An additional advantage over other antiretrovirals is its method of administration. Thus, while most of the approved HIV medications They require a daily dose to be effective, lenacapavir only needs a subcutaneous injection every 6 months. This property makes it the most effective long-acting antiretroviral drug available.
And what impact does this have on treatment? Semi-annual dosing significantly reduces the risk of forgetting, simplifies disease management and ensures constant drug levels, improving adherence, a critical factor to keep the virus under control and prevent resistance.

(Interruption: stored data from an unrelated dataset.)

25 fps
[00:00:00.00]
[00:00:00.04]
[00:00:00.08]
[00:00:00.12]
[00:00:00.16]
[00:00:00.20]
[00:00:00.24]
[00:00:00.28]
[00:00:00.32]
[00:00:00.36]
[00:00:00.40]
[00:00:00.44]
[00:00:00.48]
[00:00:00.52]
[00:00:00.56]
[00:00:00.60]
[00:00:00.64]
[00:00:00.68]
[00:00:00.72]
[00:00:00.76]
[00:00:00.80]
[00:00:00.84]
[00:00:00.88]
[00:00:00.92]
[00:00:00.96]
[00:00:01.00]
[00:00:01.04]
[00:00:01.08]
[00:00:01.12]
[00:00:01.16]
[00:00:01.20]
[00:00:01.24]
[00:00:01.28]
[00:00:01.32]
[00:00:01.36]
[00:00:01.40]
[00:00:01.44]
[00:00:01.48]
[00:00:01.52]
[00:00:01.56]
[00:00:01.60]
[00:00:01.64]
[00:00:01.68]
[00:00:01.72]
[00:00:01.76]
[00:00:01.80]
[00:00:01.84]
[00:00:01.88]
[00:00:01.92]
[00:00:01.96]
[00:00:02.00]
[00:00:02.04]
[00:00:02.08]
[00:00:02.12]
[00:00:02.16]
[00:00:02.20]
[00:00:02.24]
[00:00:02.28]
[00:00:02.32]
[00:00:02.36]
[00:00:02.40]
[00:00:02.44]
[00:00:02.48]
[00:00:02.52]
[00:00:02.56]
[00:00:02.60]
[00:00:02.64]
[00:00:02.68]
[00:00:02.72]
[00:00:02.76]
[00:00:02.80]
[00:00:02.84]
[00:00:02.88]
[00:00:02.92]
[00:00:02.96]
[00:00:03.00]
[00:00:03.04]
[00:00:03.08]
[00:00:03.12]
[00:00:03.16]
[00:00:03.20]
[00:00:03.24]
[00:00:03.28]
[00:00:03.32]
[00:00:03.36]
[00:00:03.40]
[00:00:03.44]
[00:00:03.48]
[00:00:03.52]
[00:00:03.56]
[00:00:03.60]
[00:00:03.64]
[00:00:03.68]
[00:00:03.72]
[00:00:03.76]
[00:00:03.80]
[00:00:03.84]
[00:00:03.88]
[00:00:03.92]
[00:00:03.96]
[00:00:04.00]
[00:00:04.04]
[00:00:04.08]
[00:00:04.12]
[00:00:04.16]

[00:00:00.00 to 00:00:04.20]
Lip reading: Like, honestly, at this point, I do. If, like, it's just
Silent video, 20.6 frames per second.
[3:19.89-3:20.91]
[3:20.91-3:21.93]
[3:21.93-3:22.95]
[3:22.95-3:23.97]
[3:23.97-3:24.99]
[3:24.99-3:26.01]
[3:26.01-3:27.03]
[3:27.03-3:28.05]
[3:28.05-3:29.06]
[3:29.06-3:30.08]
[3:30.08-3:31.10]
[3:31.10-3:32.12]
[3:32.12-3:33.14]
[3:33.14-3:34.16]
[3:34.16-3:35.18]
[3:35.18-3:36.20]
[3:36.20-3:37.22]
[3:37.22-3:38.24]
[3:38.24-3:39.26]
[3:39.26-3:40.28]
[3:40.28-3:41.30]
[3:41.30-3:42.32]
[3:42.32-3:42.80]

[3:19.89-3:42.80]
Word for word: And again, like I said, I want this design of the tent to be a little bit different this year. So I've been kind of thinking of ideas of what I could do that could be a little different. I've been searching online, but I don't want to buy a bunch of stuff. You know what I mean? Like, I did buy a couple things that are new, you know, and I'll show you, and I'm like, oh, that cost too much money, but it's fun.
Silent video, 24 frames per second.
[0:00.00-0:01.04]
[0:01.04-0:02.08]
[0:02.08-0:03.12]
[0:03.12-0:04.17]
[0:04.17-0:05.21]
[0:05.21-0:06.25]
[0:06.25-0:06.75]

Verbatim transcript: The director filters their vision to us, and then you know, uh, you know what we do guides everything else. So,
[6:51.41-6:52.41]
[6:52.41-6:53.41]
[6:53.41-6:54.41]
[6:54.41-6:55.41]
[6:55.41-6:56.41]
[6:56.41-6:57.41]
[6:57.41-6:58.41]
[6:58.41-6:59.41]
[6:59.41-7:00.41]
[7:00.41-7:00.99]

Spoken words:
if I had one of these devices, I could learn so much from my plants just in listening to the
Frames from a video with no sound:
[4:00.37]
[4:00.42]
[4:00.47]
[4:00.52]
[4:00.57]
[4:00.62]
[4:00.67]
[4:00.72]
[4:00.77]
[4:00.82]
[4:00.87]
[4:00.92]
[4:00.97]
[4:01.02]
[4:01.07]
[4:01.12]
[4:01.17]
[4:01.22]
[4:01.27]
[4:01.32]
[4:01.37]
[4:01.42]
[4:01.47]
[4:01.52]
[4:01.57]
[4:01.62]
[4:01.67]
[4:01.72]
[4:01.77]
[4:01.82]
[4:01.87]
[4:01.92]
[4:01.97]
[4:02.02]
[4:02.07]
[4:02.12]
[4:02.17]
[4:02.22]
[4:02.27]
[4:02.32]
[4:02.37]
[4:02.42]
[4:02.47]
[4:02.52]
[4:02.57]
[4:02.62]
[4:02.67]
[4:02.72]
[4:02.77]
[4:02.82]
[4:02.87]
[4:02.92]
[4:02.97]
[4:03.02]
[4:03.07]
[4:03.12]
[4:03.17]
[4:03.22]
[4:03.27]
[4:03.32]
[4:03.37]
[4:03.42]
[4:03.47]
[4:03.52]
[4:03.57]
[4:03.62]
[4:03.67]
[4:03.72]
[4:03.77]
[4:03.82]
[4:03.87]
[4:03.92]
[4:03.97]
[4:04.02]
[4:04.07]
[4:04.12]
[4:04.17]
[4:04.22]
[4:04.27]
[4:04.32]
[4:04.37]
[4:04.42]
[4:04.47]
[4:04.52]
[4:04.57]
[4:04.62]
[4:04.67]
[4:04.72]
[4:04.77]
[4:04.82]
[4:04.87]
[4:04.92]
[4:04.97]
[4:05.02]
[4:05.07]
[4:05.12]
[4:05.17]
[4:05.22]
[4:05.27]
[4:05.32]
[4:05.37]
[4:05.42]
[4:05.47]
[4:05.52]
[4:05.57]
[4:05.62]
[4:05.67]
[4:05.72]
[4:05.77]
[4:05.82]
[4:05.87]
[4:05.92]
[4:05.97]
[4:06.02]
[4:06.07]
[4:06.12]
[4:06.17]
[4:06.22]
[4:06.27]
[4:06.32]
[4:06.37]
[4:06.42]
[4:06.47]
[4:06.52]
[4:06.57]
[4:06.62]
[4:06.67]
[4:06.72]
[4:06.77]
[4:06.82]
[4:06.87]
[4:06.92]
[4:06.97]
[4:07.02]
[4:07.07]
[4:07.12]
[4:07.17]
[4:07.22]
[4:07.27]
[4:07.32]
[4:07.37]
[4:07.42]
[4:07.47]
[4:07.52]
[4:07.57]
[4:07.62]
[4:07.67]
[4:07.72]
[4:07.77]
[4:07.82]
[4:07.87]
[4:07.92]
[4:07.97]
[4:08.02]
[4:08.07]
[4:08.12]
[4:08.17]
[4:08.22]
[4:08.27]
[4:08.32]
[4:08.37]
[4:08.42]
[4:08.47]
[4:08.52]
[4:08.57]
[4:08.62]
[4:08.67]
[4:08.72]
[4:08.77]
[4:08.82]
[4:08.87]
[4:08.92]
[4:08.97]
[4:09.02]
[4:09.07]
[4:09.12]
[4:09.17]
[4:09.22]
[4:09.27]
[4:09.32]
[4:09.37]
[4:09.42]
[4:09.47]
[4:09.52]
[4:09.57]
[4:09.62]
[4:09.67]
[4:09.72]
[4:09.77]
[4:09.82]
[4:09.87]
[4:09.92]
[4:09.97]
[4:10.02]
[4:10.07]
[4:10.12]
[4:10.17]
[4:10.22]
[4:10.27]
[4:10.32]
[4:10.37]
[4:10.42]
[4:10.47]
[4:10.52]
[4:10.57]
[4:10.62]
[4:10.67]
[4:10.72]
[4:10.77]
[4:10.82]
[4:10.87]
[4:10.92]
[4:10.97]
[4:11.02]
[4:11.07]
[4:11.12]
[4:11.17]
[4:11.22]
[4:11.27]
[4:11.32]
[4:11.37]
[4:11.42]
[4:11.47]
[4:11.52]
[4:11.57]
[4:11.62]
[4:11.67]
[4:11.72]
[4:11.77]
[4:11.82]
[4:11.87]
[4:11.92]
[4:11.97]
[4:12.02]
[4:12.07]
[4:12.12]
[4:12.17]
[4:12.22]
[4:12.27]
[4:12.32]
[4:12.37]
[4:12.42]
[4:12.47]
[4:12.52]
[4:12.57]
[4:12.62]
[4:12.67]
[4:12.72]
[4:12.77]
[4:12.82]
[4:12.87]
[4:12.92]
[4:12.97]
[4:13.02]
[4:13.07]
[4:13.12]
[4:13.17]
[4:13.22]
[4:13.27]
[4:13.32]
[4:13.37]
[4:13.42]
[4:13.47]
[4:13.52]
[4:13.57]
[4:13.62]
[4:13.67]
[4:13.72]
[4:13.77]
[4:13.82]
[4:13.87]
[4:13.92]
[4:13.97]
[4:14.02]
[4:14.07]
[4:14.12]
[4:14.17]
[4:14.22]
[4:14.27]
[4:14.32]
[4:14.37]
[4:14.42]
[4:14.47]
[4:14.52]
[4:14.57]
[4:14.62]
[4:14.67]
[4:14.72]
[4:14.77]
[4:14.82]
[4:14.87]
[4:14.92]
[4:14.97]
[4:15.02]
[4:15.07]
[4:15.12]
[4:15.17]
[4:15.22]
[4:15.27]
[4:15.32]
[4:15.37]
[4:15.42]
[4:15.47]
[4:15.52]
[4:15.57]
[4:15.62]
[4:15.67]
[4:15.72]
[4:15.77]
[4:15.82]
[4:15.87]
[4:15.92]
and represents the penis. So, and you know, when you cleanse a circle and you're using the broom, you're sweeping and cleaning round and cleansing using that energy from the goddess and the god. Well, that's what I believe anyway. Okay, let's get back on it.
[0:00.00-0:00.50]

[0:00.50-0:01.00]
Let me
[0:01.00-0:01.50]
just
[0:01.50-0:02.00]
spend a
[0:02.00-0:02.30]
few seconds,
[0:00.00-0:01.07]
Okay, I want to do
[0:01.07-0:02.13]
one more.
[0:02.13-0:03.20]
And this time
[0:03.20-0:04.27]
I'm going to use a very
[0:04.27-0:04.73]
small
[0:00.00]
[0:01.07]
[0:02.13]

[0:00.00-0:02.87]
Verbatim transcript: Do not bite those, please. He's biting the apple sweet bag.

This does not mean that lenacapavir is used as monotherapy (alone) in the treatment of HIV: like the rest of the medications available on the market, this drug is used as part of a combination regimen. –also known as antiretroviral “cocktail”– to ensure effective control of the virus.
Very promising trials
Currently, lenacapavir is indicated for patients with HIV who have significant resistance to other antiretroviral drugs and, therefore, their treatment options are limited. So why has Science magazine now declared it the scientific breakthrough of the year? Well, in addition to recognizing the advances in knowledge about the structure and function of the capsid, this praise values, as we noted at the beginning, the use of lenacapavir in pre-exposure prophylaxis (PrEP).
PrEP is a preventive treatment that consists of administering antiretroviral medications to healthy people highly exposed to HIV in order to reduce the risk of infection. It is primarily aimed at individuals with HIV-positive partners, sex workers or those who practice high-risk sex without the use of condoms.
At the end of June of this year, the company Gilead Sciences announced the results of the clinical trial PURPOSE 1which studied the use of the drug to prevent HIV infection in adult women and girls. In mid-November, the conclusions of the PURPOSE 2which included cisgender men, transgender women, transgender men, and gender non-binary people. Their results showed that treatment with lenacapavir reduced the risk of contracting HIV by an impressive 99.9%. Of the 2,180 people who participated and received the treatment, only two became infected with the virus.
These data have led the World Health Organization (WHO) to choose lenacapavir as “a significant advance” in HIV prevention. Although its preventive use is not yet approved, it is expected to become effective at the end of 2025.
Although these advances represent an encouraging step, it is essential to continue long-term research to confirm its effectiveness and safety in various contexts. HIV remains a complex challenge, and any step forward must be approached with caution, but also with the optimism that science continues to approach new forms of control and prevention.